Read This Before You Eat Another Hot Dog!

arsenic chicken

Photo credit: bigstock

Meats that are used:

  • Chicken, pork, beef, turkey, and others. Pork hot dogs cannot contain more than 20 percent meat due to the risk of pathogens.

The fillers:

  • Dried milk, cereal grains, modified food starch, and corn syrup. This can make up as much as 3.5 percent of the hot dog.
  • Salt: One hot dog can contain as much as 670mg of sodium, more than 30 percent of a daily recommended allowance.
  • Preservatives: sodium phosphate, sodium diacetate, sodium erythorbate, sodium nitrate, and potassium lactate.
  • Flavorings: Various spices are used including paprika, MSG, artificial flavors, carmine ( which is a dye from the shells of beetles, boiled in ammonia)
  • Water: As much as 10 percent, which is allowed by law.

The casing:

  • These often come from pork, lamb, beef, fibers, wood pulp, even plastic are sued. Many hot dog casings are removed just before they are packaged for the last time, so they don’t have to be edible. Some casings come from dissolved cowhide, and the intestinal tracts of slaughtered animals.

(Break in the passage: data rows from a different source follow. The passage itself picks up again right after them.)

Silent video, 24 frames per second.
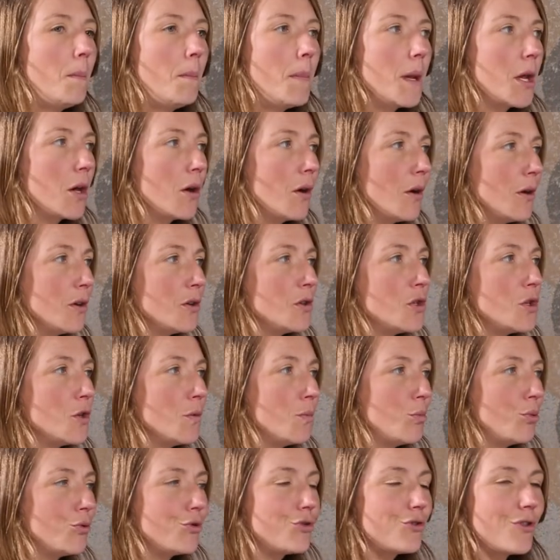because
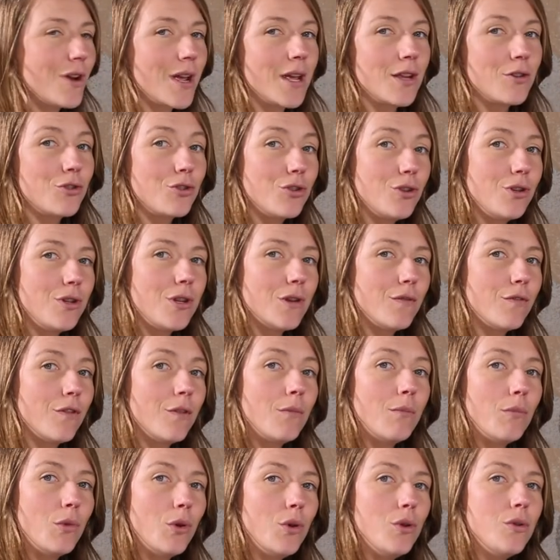you're portraying two
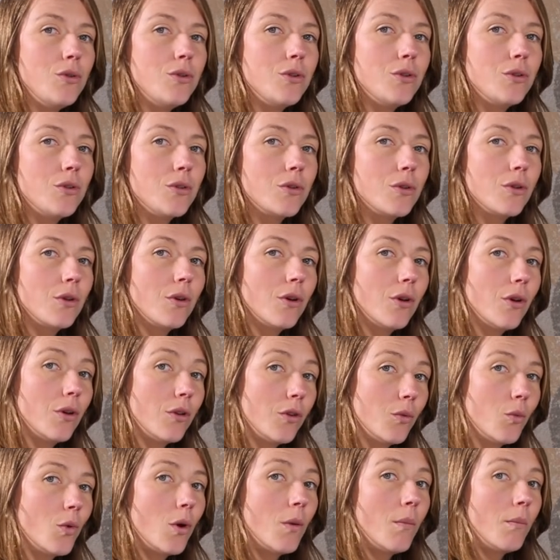different moods
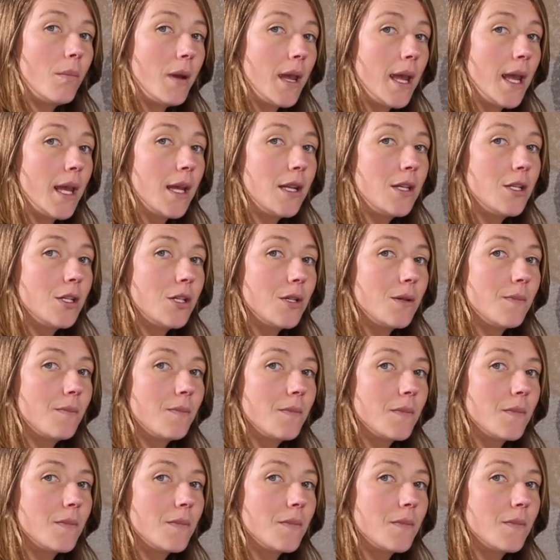on the one page.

Of course, this is just the list of things that manufacturers actually use in their hot dogs. The process, though, leaves something to be desired as, according to reports released in the Freedom of Information Act, many foreign objects have been found in hot dogs including: maggots, razor blades, glass pieces, rat legs, used Band-Aids, and eyeball pieces. (We will wait while you go vomit) You can’t help but wonder; what happened to the rest of the rat?

Large factories can make out about 300,000 hot dogs every hour! When commercial establishments get this big, it’s not uncommon to find disgusting contaminants.

Think you are safe because you are eating “organic” hot dogs. Nope. So called “natural” or “organic” hot dogs must use a “natural” source of nitrates, so instead of chemical nitrates, they simply use organic ones, such as dried celery. It’s still a nitrate. In fact, the Journal of Food Protection published a study that showed that “natural” hot dogs had as much as 10 times the amount of nitrites that regular hot dogs do, depending on the brand.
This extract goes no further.